UBC scholar helping AI overcome its language barrier

BRITISH COLUMBIA: People around the world have been impressed with ChatGPT, a new chatbot developed by OpenAI that uses natural language processing (NLP) to seemingly answer any question.

It works much better than similar technologies that came before it as long as you prompt it in English.

Ife Adebara is working to make sure less widely spoken languages from her home continent of Africa aren’t left behind as NLP technology makes these giant leaps. Adebara is a UBC PhD student in the deep learning and natural language processing group, a diverse team of researchers led by associate professor Muhammad Abdul-Mageed, Canada Research Chair in natural language processing and machine learning.

We spoke with Adebara about her team's work to democratize technology.

What is NLP?

"In simple terms, NLP is about teaching a computer to process human language. For example, Alexa uses NLP to have conversations with people. Google Translate uses NLP to understand a source language and translate it into a target language. When you’re writing an email and the system gives you suggestions of what to write next, it’s using NLP."

Could somebody build a ChatGPT for Swahili or Zulu or Yoruba?

"There's barely enough data for any of those languages, which is why we call them 'Low-resource' languages. If there isn't enough data, you're not able to build a robust system. Most African countries use English, French or Portuguese as the official language, so every conversation in government, education and health care is documented in one of those languages. More than 7,000 languages are spoken across the world, and ChatGPT primarily supports English and minimally knows about 20 other languages. It works really well for English because there is a lot of data available for the language."

What else makes it challenging to bring this technology to low-resource African languages?

"Even when data is available, it may not be of high quality or properly prepared for a task such as machine translation. Also, these can be very different types of languages. At least 80 per cent of African languages are tone languages. You might have the same sequence of alphabet or letters, but the way the words are pronounced makes a difference in meaning. They're just so different from English and other Indo-European languages that they might need to be processed differently."

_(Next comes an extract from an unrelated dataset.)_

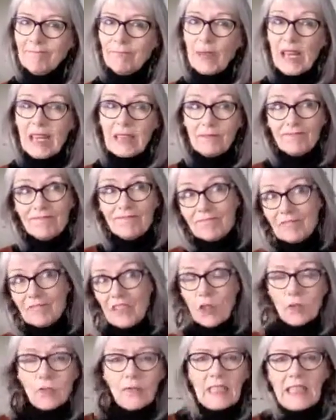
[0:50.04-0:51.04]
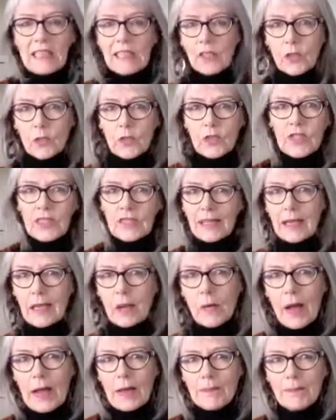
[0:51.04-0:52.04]
But, let's do this
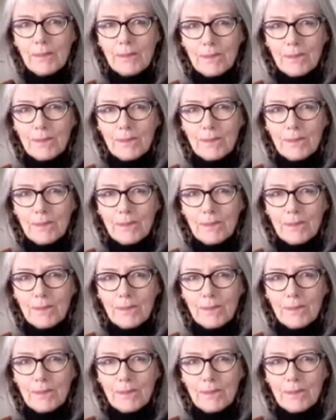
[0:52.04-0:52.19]
anyway.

What specifically have you been working on?

"With support from Google and Advanced Micro Devices, I built a language identification system called AfroLID. It works for 517 African languages and is publicly available. It's a precursor to a lot of other AI models. If you want to build a language translation model, you need to be able to first identify which language it is before you can translate it. I want to keep improving the model so that every language can be identified to the highest accuracy possible. Most of these languages have not been used for any AI work before, and bringing them into the world of AI is really important.

I'm also working on policy trying to encourage more people to use their languages, and engaging governments and policymakers in African countries to ensure that African languages are used for official business"

What motivates you to do this?

"I was raised in Nigeria and went to school there. I understand the need for people to have access to technology in their languages. A lot of people can't speak English or any foreign languages, and they're not able to use technology because of language barriers.

Another problem is that many languages are at the point of endangerment. People feel pressured to use technology, so they reduce use of their own languages and invest more in other languages, to the detriment of their own language. The death of a language is like the death of a species because you lose all the wisdom that comes with that language.

The other issue is that a whole group of people who are not able to access technology may be shut out from entire global conversations. This could amplify existing biases through the over-representation and under-representation of certain groups of people in the data used to train models. That’s not good for them, and it’s not good for the rest of the world."